_WORK ORDER_: Apart from the images, every record below must be given again without alteration.

_MATERIALS PROVIDED_:
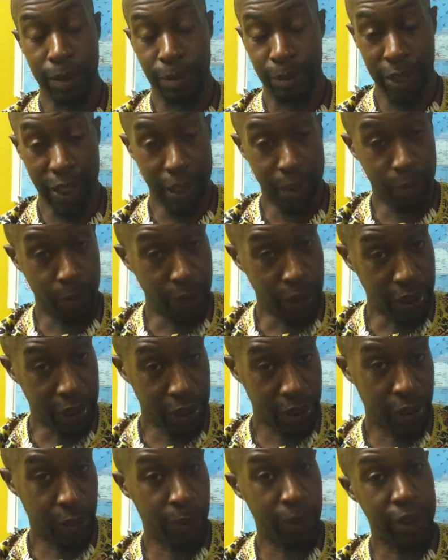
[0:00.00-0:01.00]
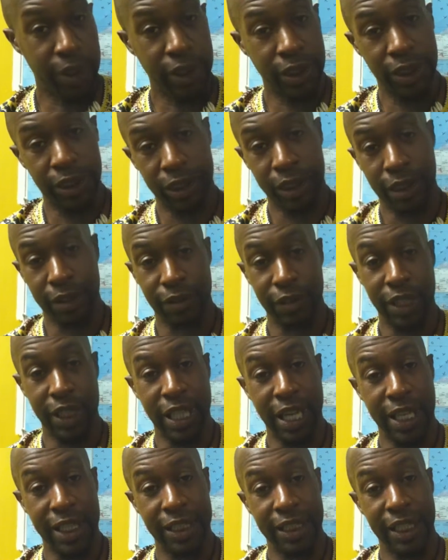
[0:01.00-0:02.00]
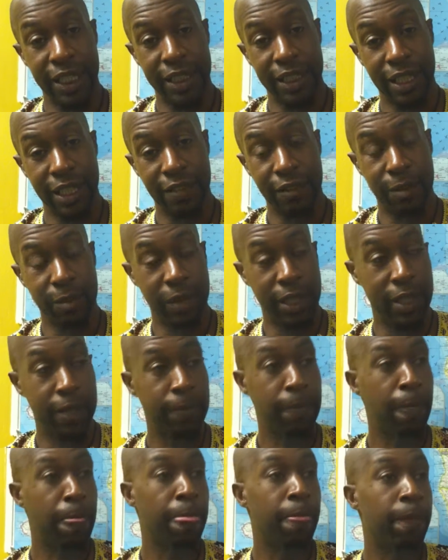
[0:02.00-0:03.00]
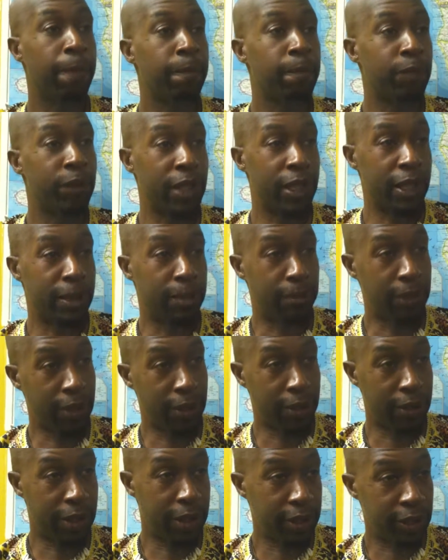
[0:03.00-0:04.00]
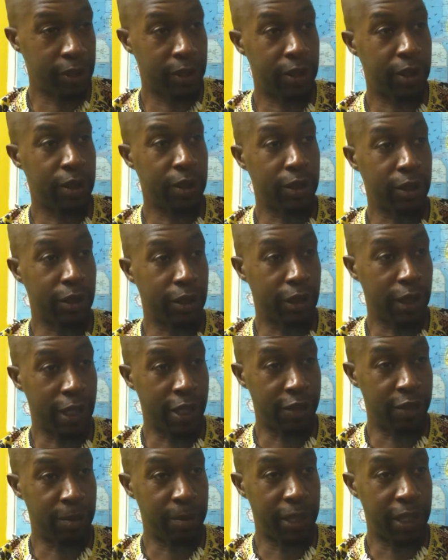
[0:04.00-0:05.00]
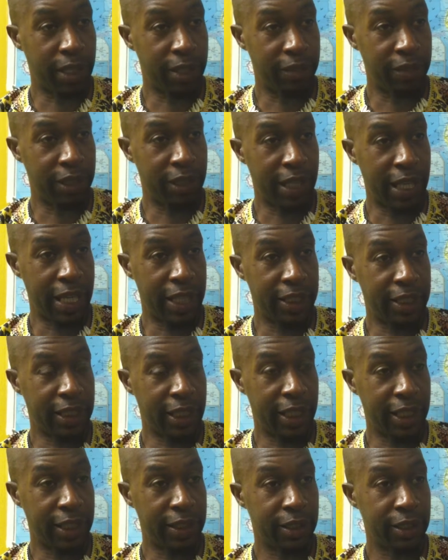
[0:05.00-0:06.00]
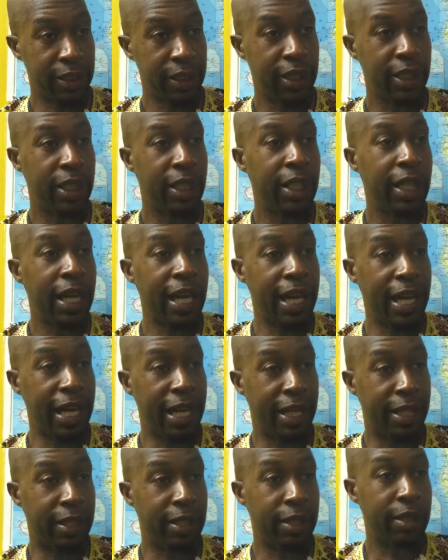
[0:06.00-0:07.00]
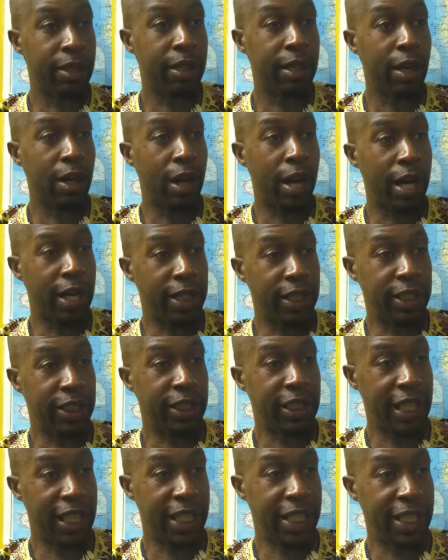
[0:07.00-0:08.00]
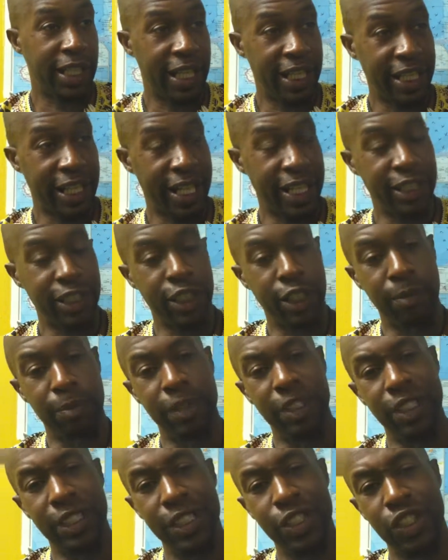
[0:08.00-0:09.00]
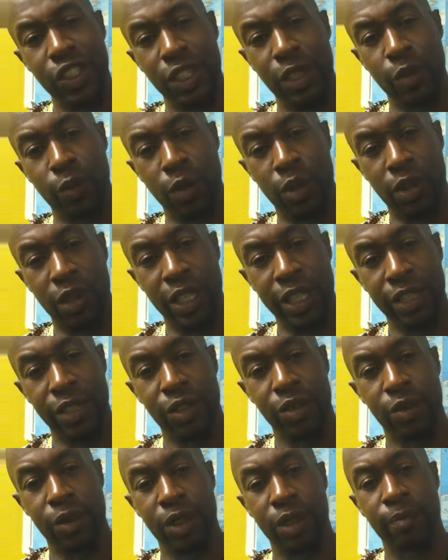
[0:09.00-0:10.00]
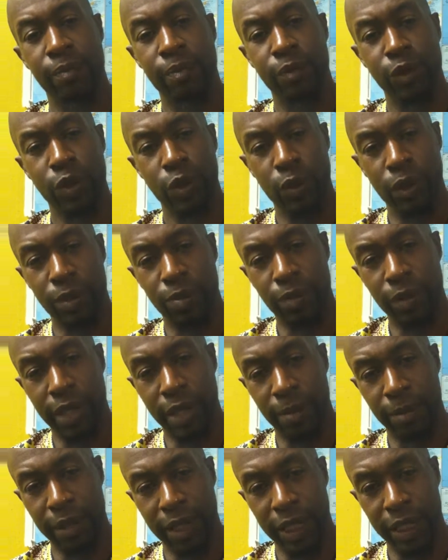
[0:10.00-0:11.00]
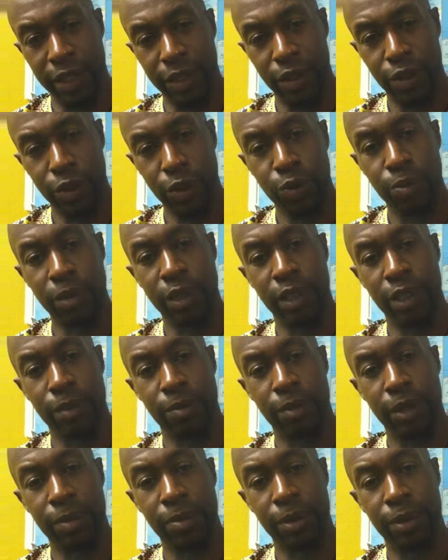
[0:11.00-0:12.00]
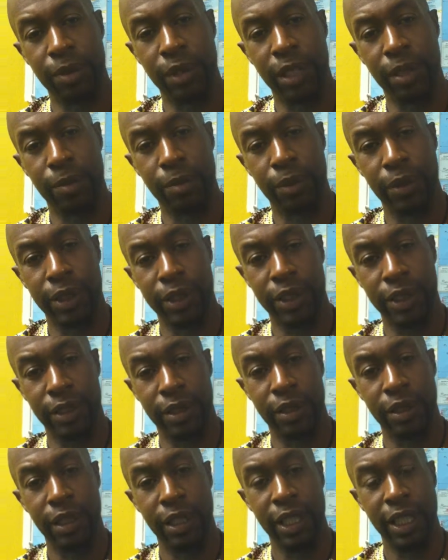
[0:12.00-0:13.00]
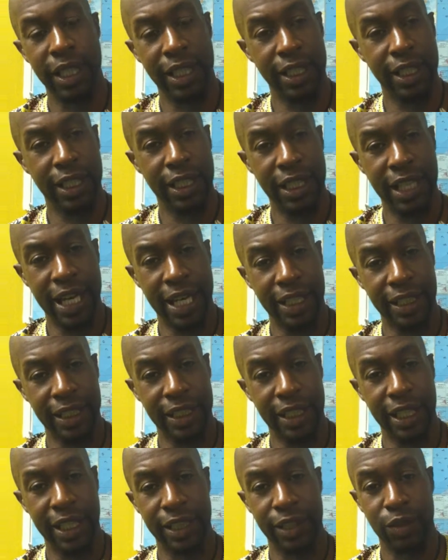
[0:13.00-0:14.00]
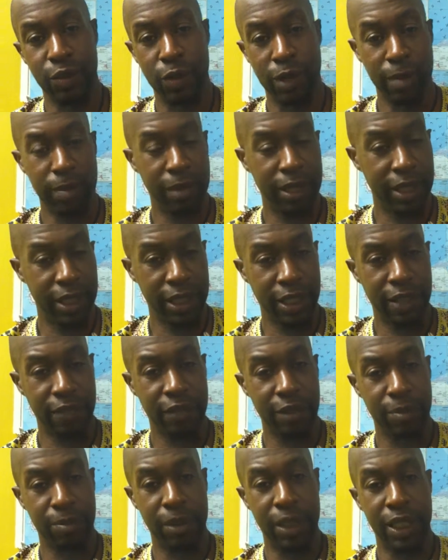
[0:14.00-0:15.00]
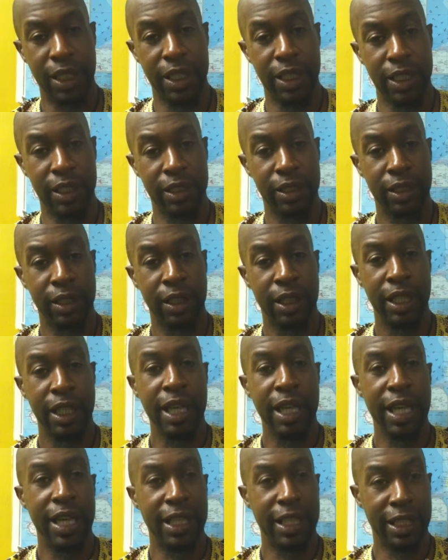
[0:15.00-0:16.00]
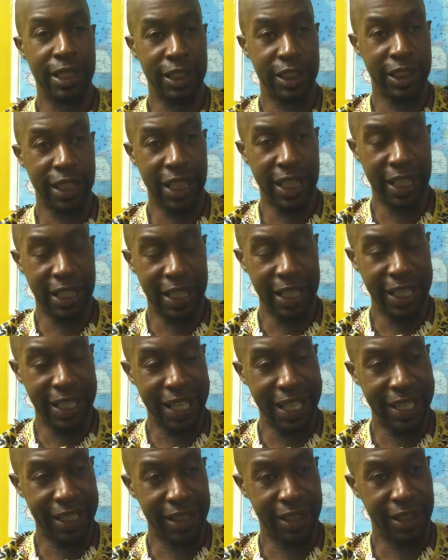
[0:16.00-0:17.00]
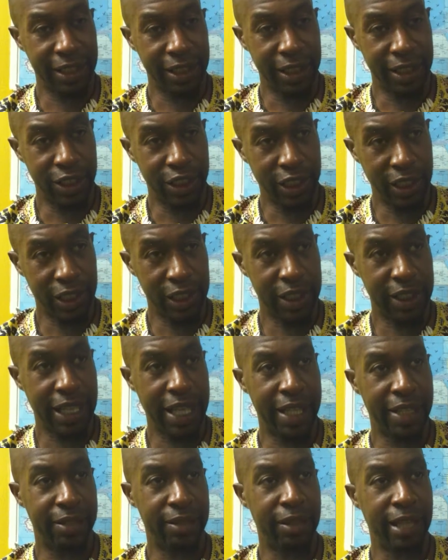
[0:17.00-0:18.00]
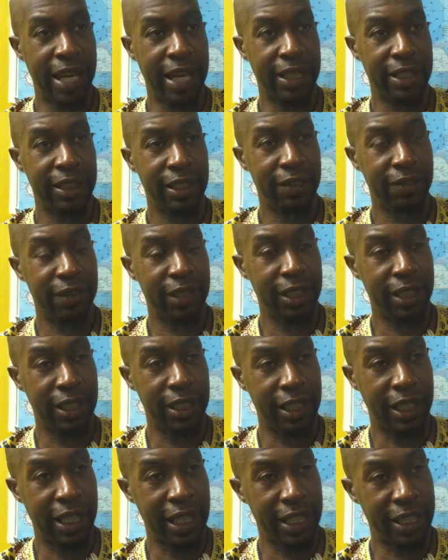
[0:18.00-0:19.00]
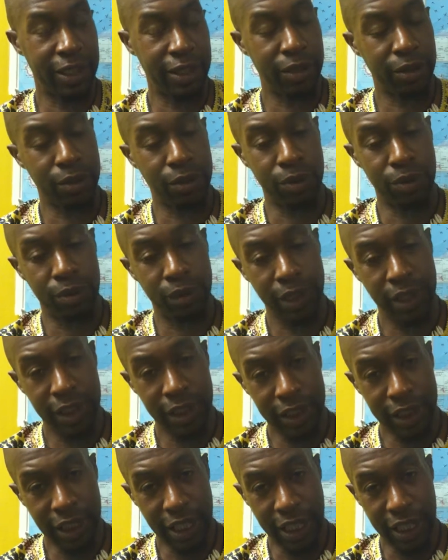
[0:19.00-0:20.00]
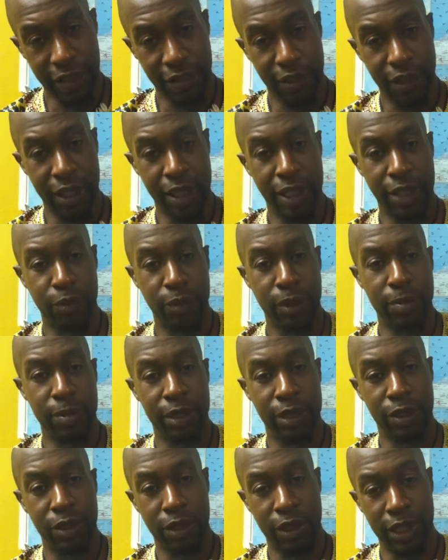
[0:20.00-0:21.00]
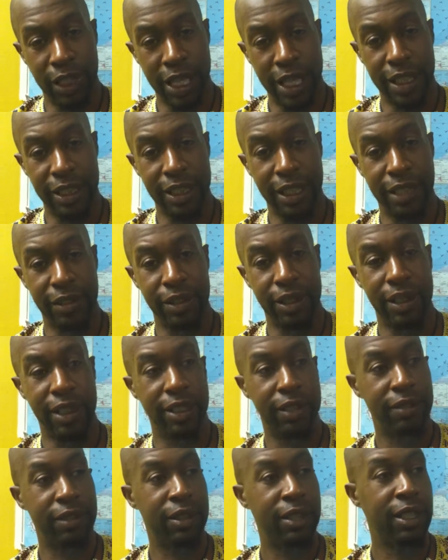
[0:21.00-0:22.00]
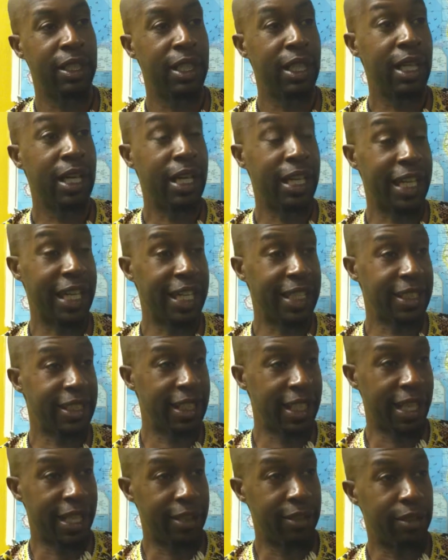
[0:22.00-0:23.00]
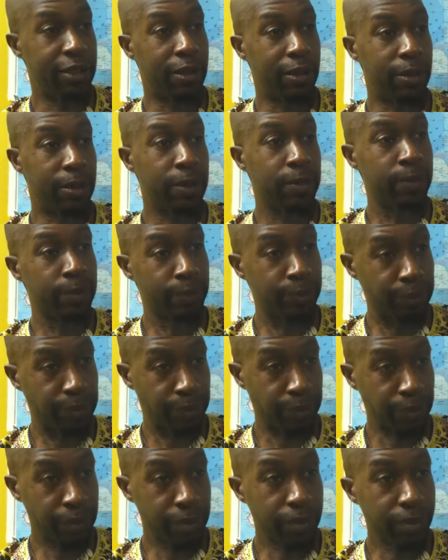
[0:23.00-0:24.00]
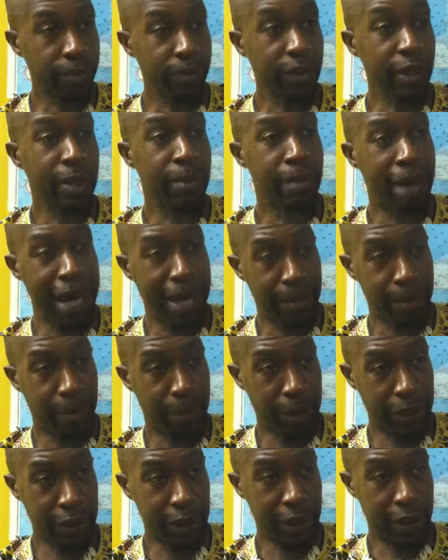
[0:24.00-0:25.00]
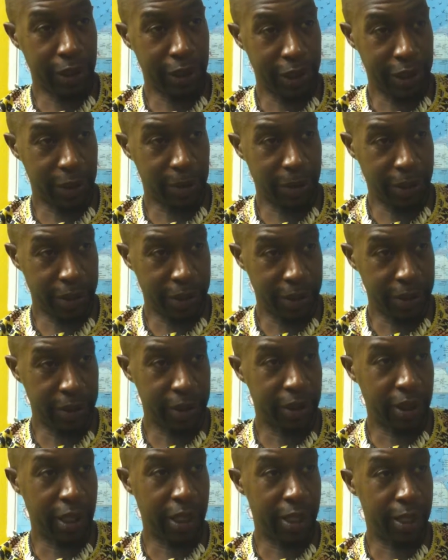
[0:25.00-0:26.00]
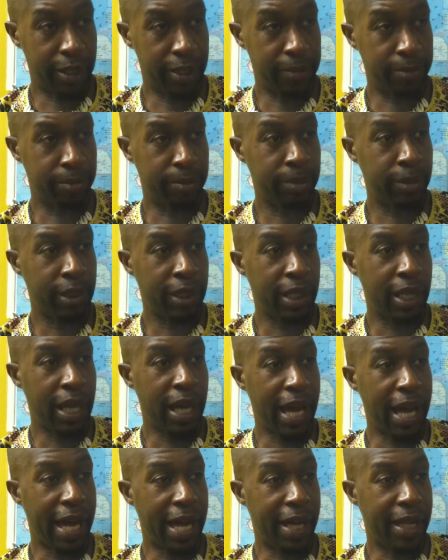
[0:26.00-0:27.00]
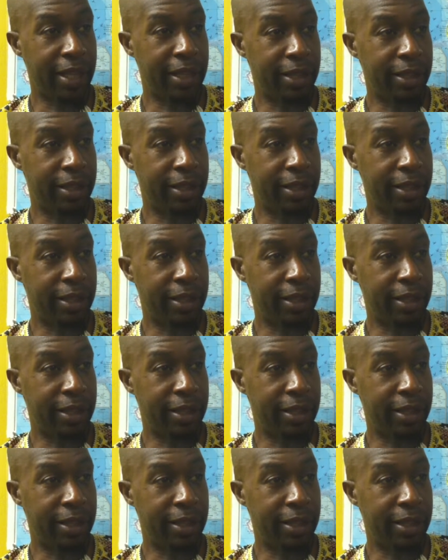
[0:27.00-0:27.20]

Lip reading: being political prisoners of the United States government, the imperialist government of the United States, and understanding that that is their position in world history, with there being 2 million people in prison in the United States, 1 million of them being us, and understanding that that is a genocidal activity akin to slavery, and we must organize ourselves against that. So my personal experience, I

_YOUR RESPONSE_:
[0:00.00-0:01.00]
[0:01.00-0:02.00]
[0:02.00-0:03.00]
[0:03.00-0:04.00]
[0:04.00-0:05.00]
[0:05.00-0:06.00]
[0:06.00-0:07.00]
[0:07.00-0:08.00]
[0:08.00-0:09.00]
[0:09.00-0:10.00]
[0:10.00-0:11.00]
[0:11.00-0:12.00]
[0:12.00-0:13.00]
[0:13.00-0:14.00]
[0:14.00-0:15.00]
[0:15.00-0:16.00]
[0:16.00-0:17.00]
[0:17.00-0:18.00]
[0:18.00-0:19.00]
[0:19.00-0:20.00]
[0:20.00-0:21.00]
[0:21.00-0:22.00]
[0:22.00-0:23.00]
[0:23.00-0:24.00]
[0:24.00-0:25.00]
[0:25.00-0:26.00]
[0:26.00-0:27.00]
[0:27.00-0:27.20]

Lip reading: being political prisoners of the United States government, the imperialist government of the United States, and understanding that that is their position in world history, with there being 2 million people in prison in the United States, 1 million of them being us, and understanding that that is a genocidal activity akin to slavery, and we must organize ourselves against that. So my personal experience, I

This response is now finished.